**Exercise description:** In the entries below, spot each line with the word "Verbatim" and copy it.

**Provided material:**

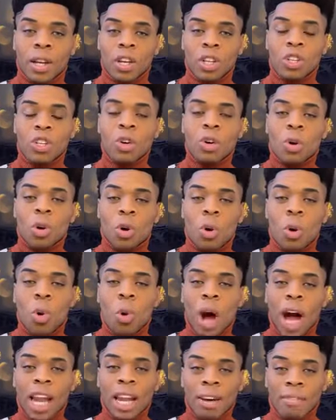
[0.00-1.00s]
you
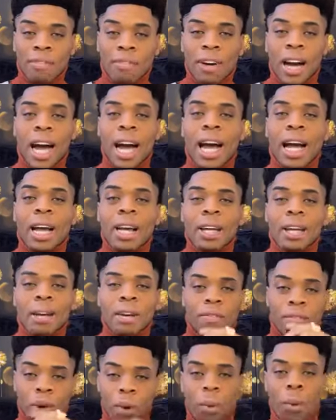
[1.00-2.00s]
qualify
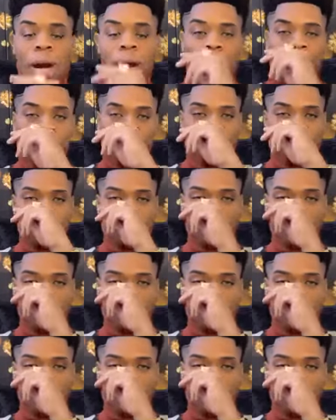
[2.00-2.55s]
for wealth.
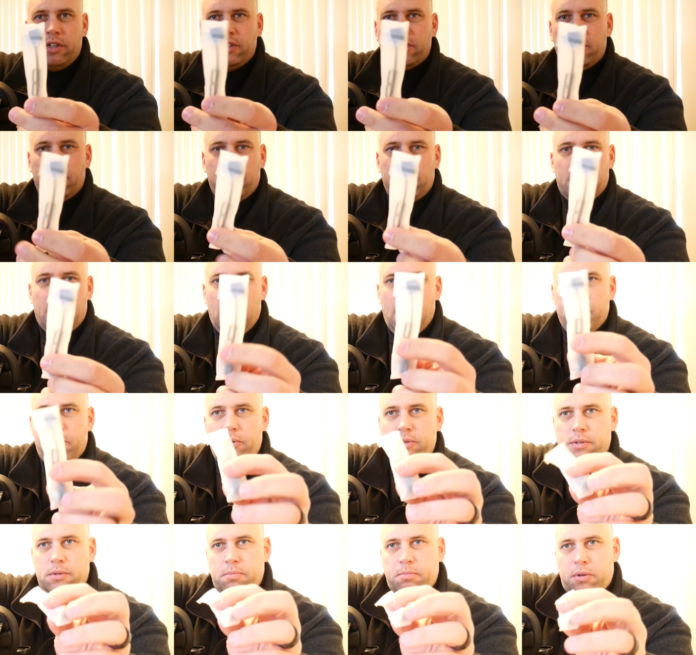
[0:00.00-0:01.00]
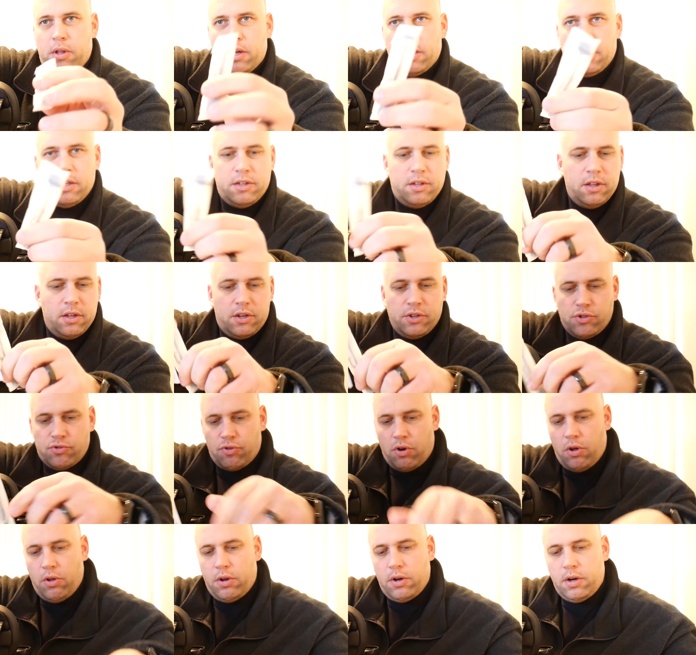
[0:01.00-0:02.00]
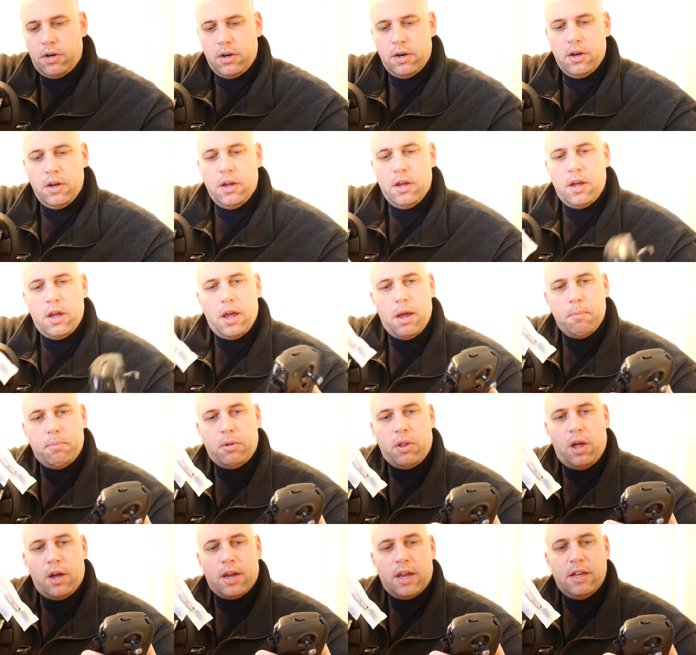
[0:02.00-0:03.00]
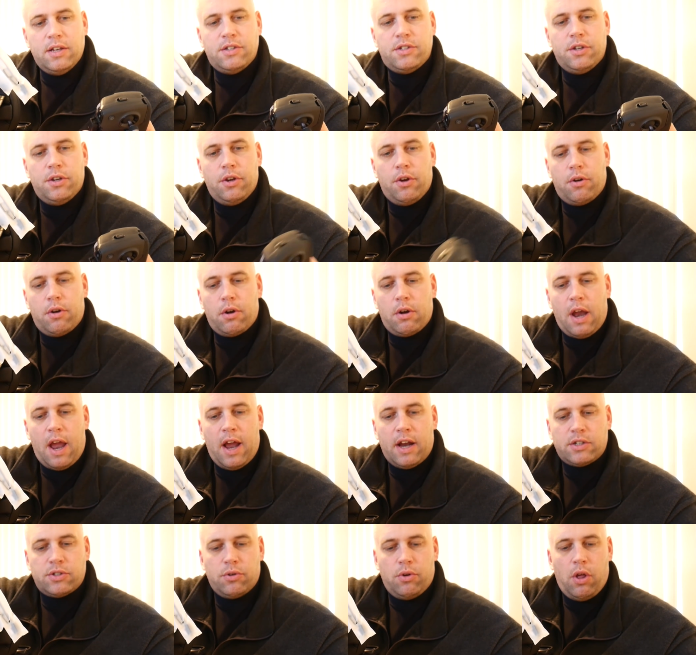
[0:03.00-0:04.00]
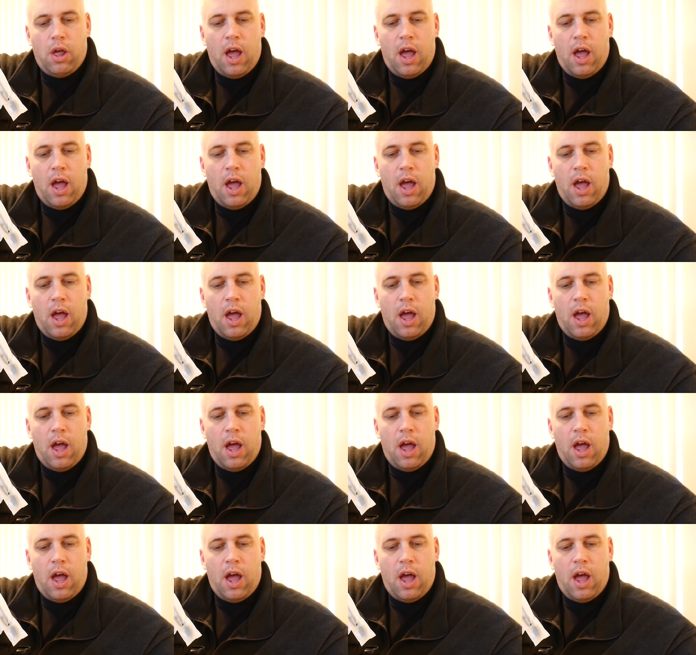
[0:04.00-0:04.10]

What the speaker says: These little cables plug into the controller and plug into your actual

---

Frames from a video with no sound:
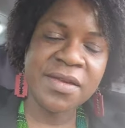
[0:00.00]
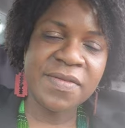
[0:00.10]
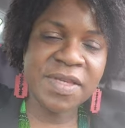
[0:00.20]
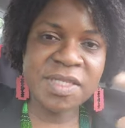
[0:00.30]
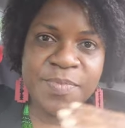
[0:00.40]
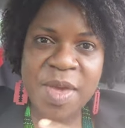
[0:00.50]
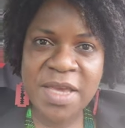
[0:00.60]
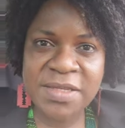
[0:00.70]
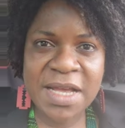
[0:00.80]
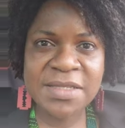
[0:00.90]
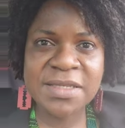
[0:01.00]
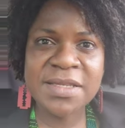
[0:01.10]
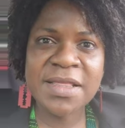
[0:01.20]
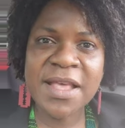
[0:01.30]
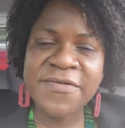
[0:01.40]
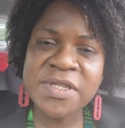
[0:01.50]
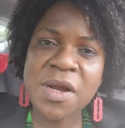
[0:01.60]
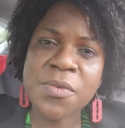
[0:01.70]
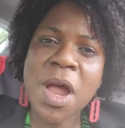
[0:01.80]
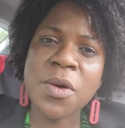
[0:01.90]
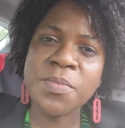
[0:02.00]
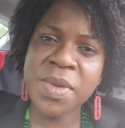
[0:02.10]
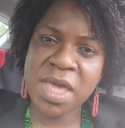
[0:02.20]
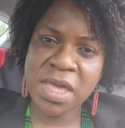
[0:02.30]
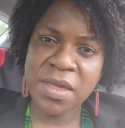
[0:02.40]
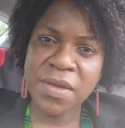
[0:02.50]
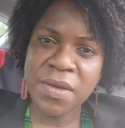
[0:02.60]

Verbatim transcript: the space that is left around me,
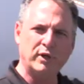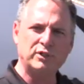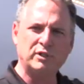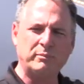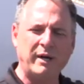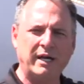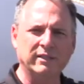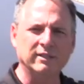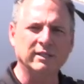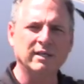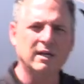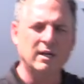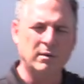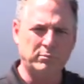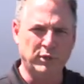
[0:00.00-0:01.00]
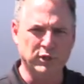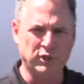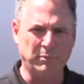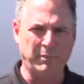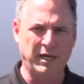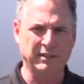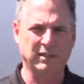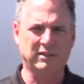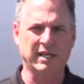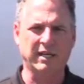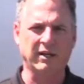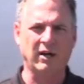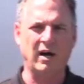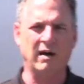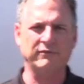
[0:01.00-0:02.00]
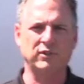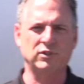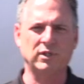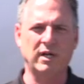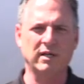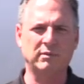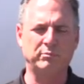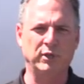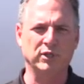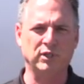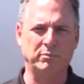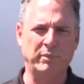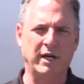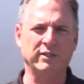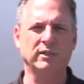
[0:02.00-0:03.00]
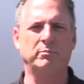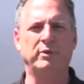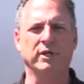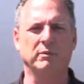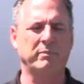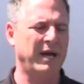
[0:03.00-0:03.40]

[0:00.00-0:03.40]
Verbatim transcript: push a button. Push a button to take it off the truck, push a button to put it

==

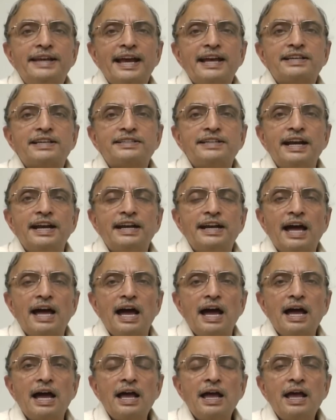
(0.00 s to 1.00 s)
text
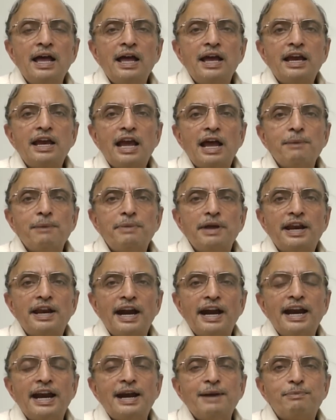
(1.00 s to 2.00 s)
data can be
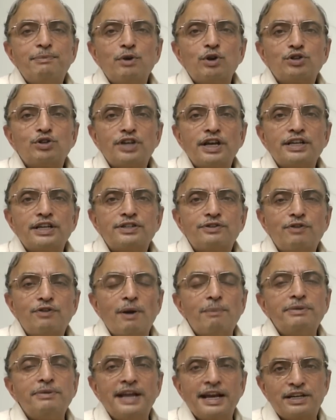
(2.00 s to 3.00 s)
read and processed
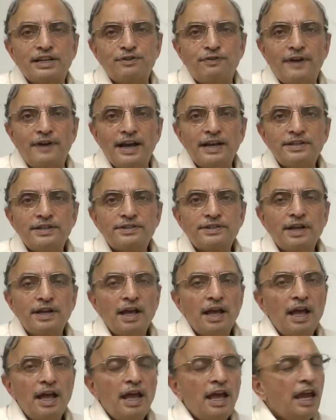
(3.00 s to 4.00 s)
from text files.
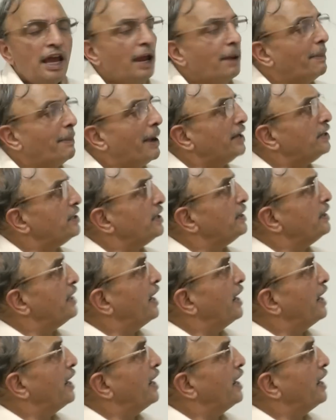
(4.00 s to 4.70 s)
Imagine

**Response to the task:**
Verbatim transcript: the space that is left around me,
Verbatim transcript: push a button. Push a button to take it off the truck, push a button to put it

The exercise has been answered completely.